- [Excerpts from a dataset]

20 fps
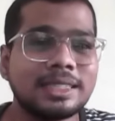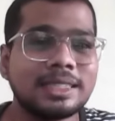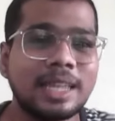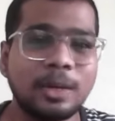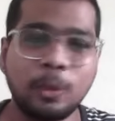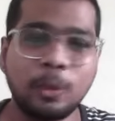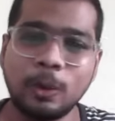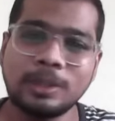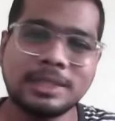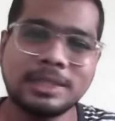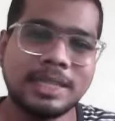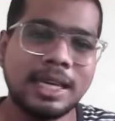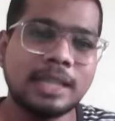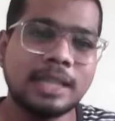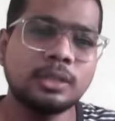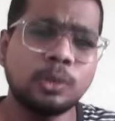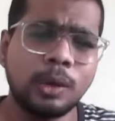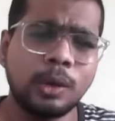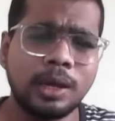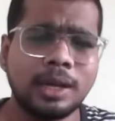and
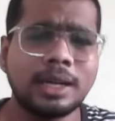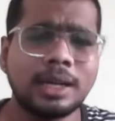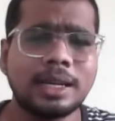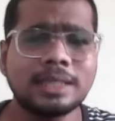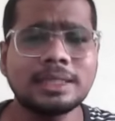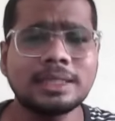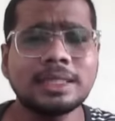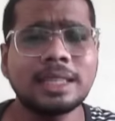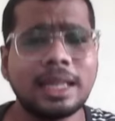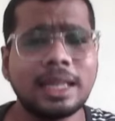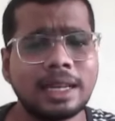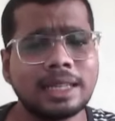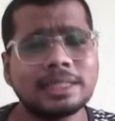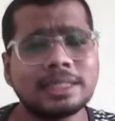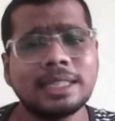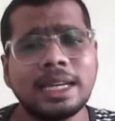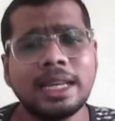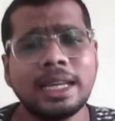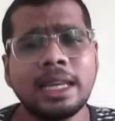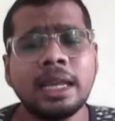OCIs who are
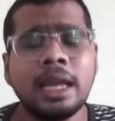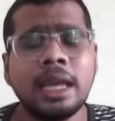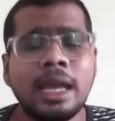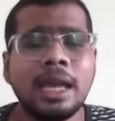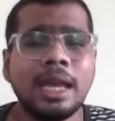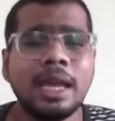residing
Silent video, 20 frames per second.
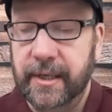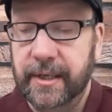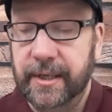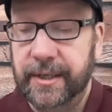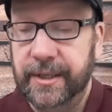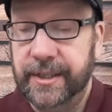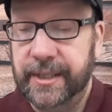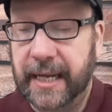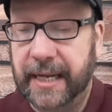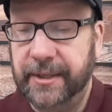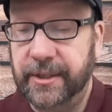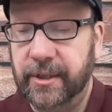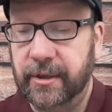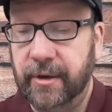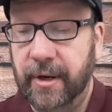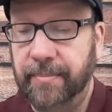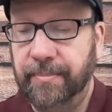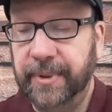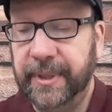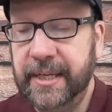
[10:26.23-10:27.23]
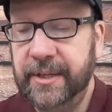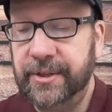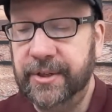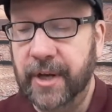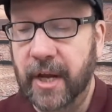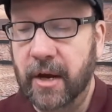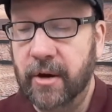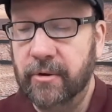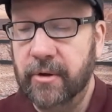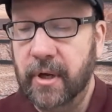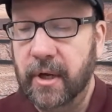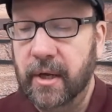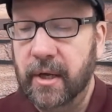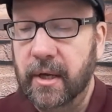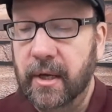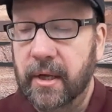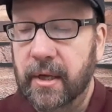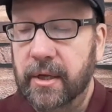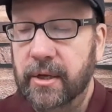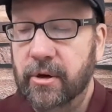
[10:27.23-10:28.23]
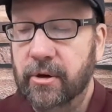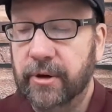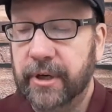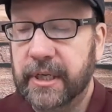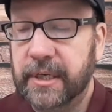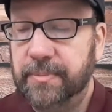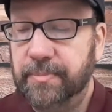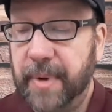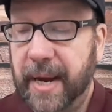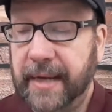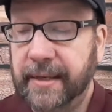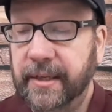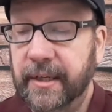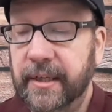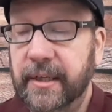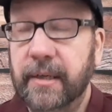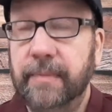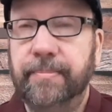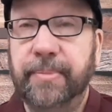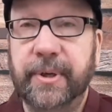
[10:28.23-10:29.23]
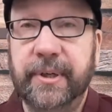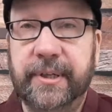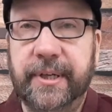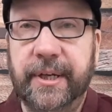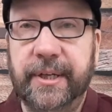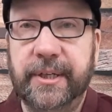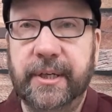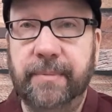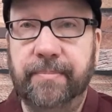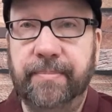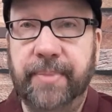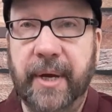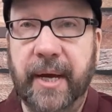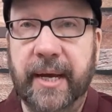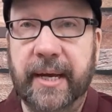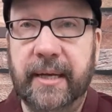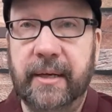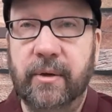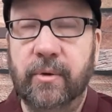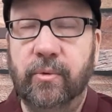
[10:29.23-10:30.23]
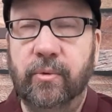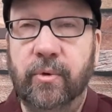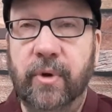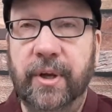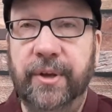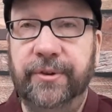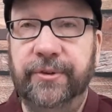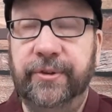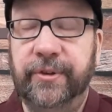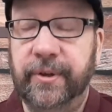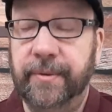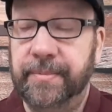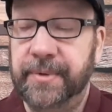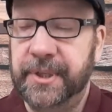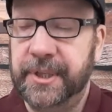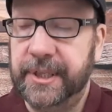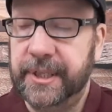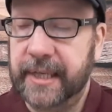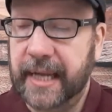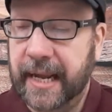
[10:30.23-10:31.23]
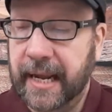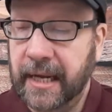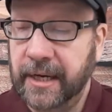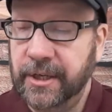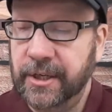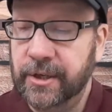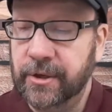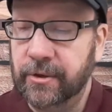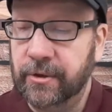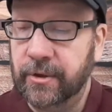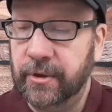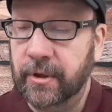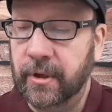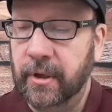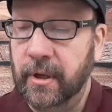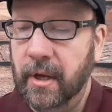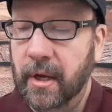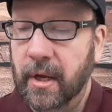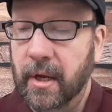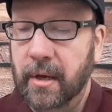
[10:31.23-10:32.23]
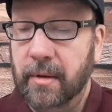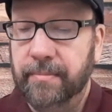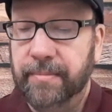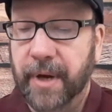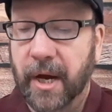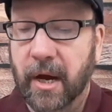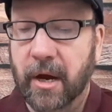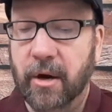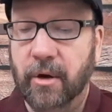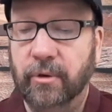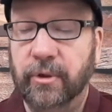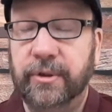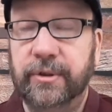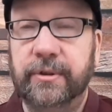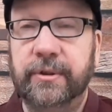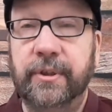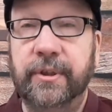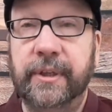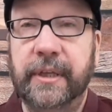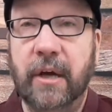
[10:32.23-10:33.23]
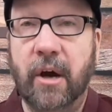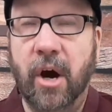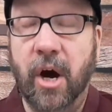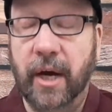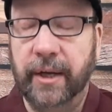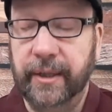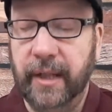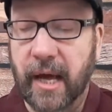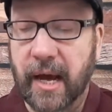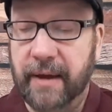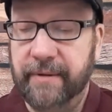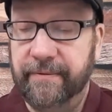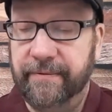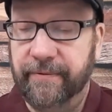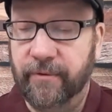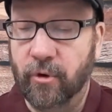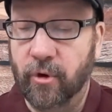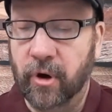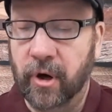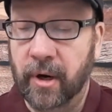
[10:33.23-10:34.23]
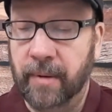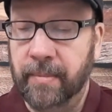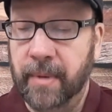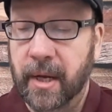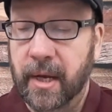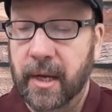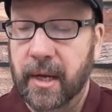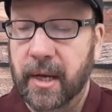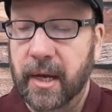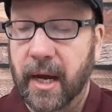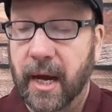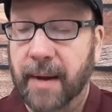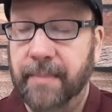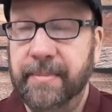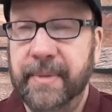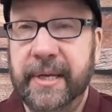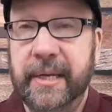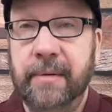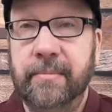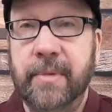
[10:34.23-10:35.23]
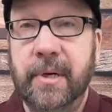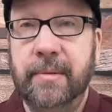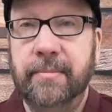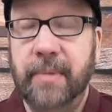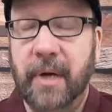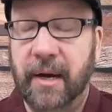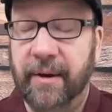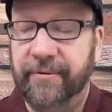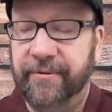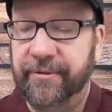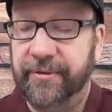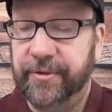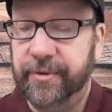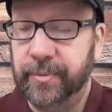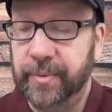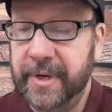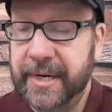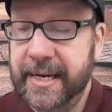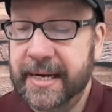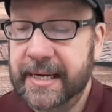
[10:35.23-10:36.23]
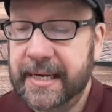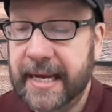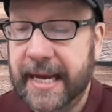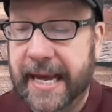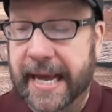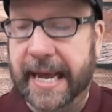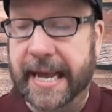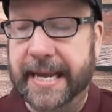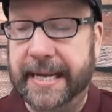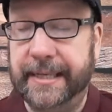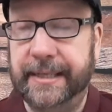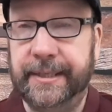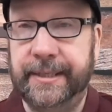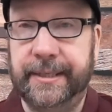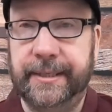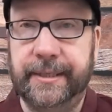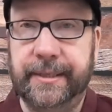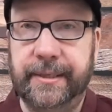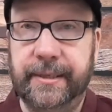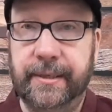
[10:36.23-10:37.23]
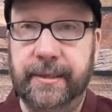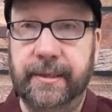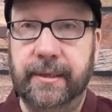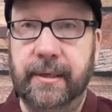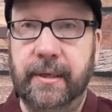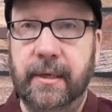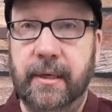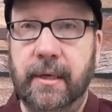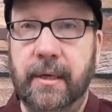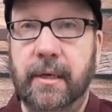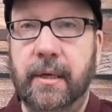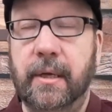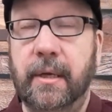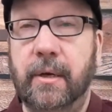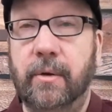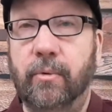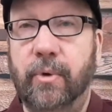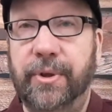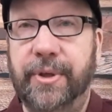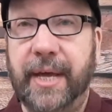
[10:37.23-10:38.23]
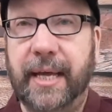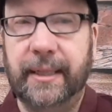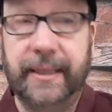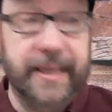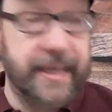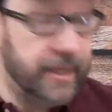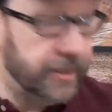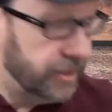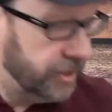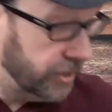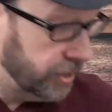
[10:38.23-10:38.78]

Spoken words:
Center. And please note, you're expected to participate with substantial posts to the online forum a minimum of 3 days with at least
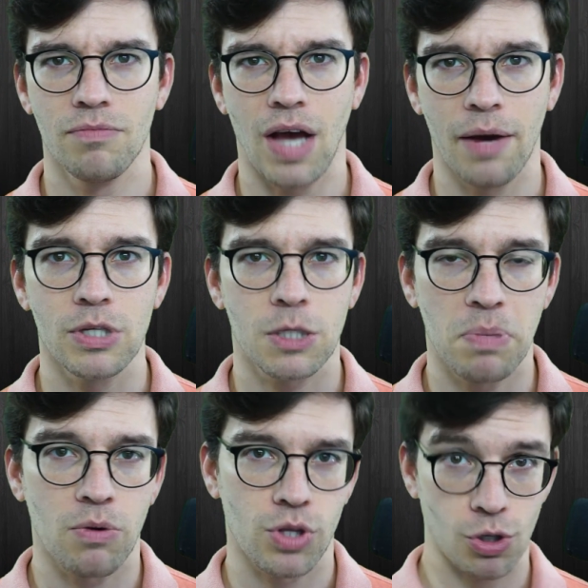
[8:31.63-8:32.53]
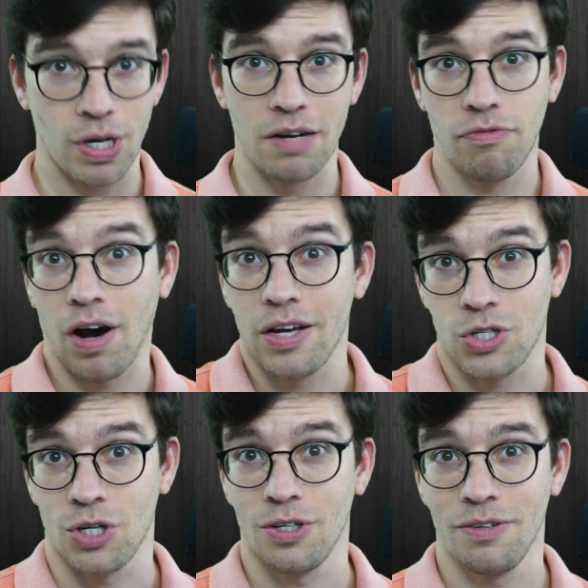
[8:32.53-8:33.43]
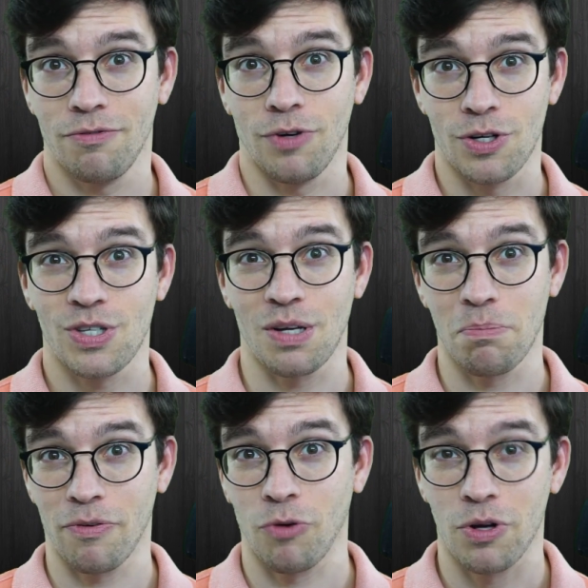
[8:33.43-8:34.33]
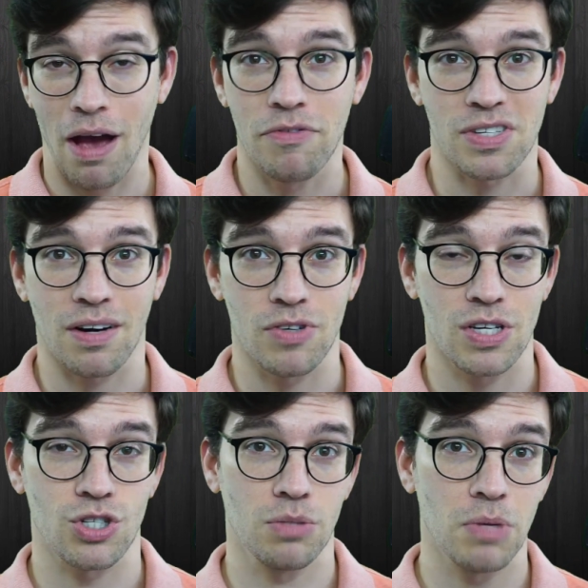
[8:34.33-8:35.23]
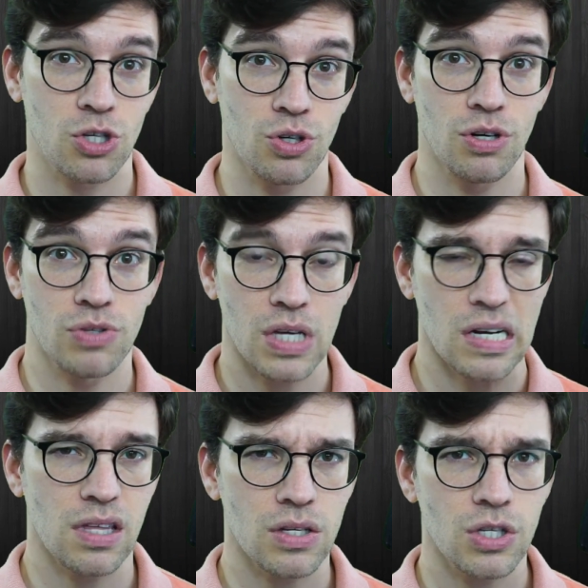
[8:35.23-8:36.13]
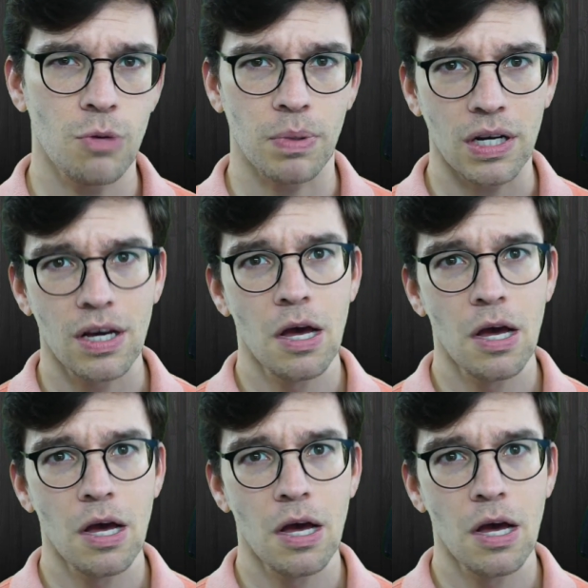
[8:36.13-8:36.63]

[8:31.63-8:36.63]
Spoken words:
I would speak with your advisor first before you have this conversation to make sure you don't say anything stupid,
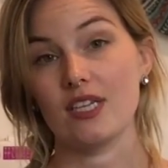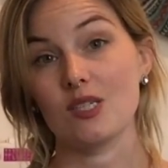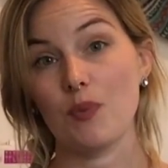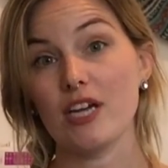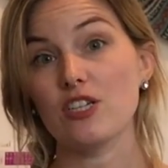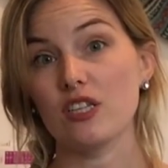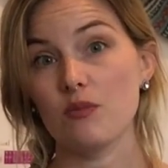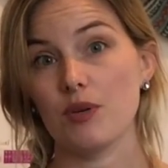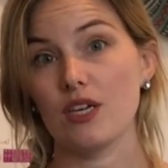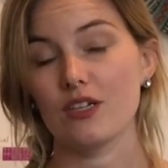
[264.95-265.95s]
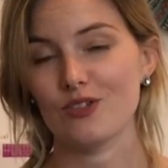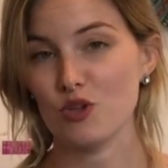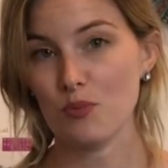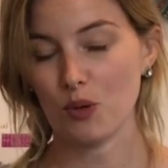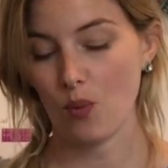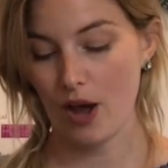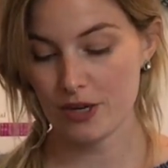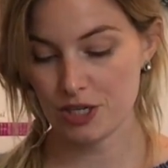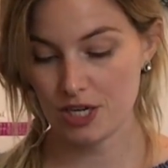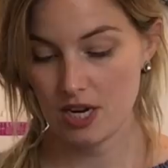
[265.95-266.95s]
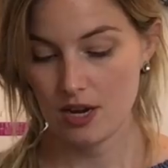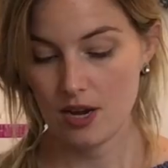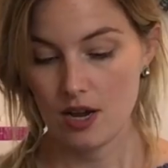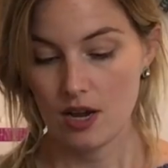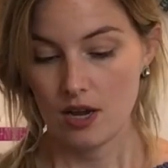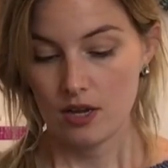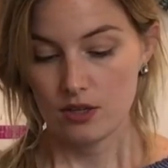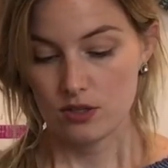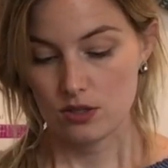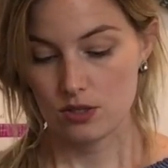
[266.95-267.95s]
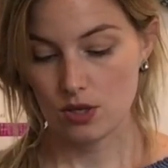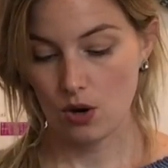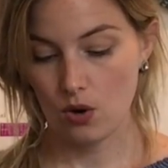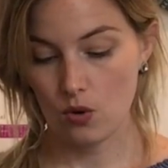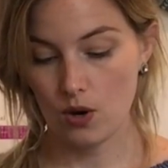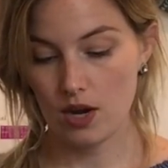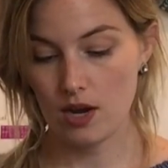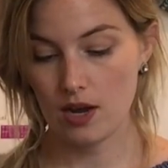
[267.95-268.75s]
especially being superwash. So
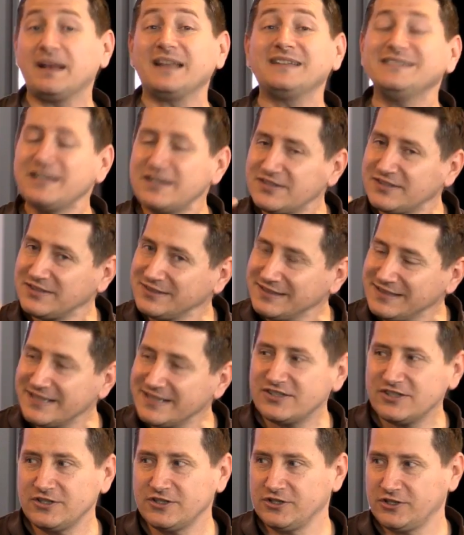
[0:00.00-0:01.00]
but at least
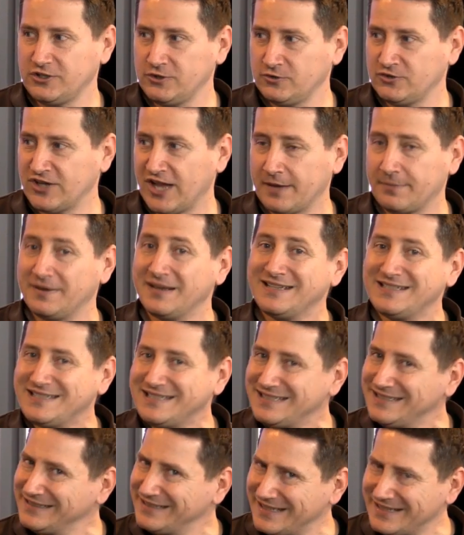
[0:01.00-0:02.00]
listen to Hugh Jackman
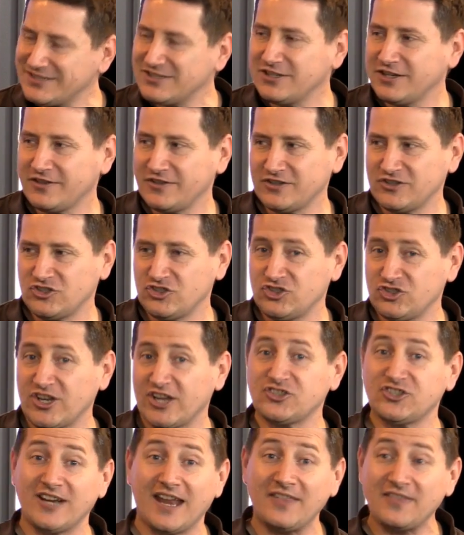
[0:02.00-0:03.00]
and listen to the
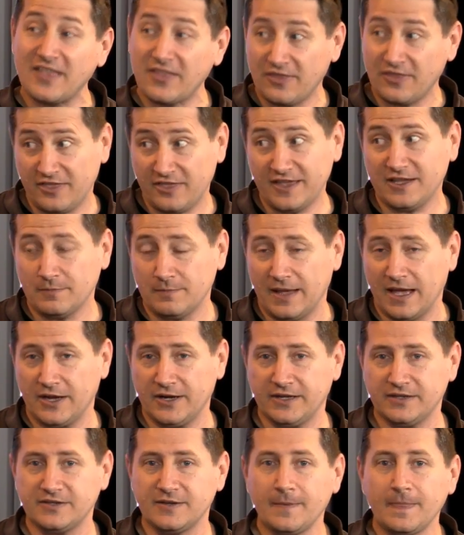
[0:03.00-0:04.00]
suggestion and then think
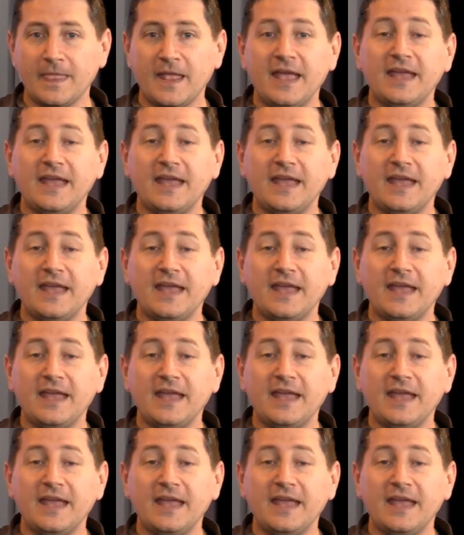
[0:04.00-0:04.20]
about it.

- [ACTIVITY]
Give back each entry exactly as it appears, with no pictures.

- [ANSWER TO THIS PROBLEM]
20 fps
and
OCIs who are
residing
Silent video, 20 frames per second.
[10:26.23-10:27.23]
[10:27.23-10:28.23]
[10:28.23-10:29.23]
[10:29.23-10:30.23]
[10:30.23-10:31.23]
[10:31.23-10:32.23]
[10:32.23-10:33.23]
[10:33.23-10:34.23]
[10:34.23-10:35.23]
[10:35.23-10:36.23]
[10:36.23-10:37.23]
[10:37.23-10:38.23]
[10:38.23-10:38.78]

Spoken words:
Center. And please note, you're expected to participate with substantial posts to the online forum a minimum of 3 days with at least
[8:31.63-8:32.53]
[8:32.53-8:33.43]
[8:33.43-8:34.33]
[8:34.33-8:35.23]
[8:35.23-8:36.13]
[8:36.13-8:36.63]

[8:31.63-8:36.63]
Spoken words:
I would speak with your advisor first before you have this conversation to make sure you don't say anything stupid,
[264.95-265.95s]
[265.95-266.95s]
[266.95-267.95s]
[267.95-268.75s]
especially being superwash. So
[0:00.00-0:01.00]
but at least
[0:01.00-0:02.00]
listen to Hugh Jackman
[0:02.00-0:03.00]
and listen to the
[0:03.00-0:04.00]
suggestion and then think
[0:04.00-0:04.20]
about it.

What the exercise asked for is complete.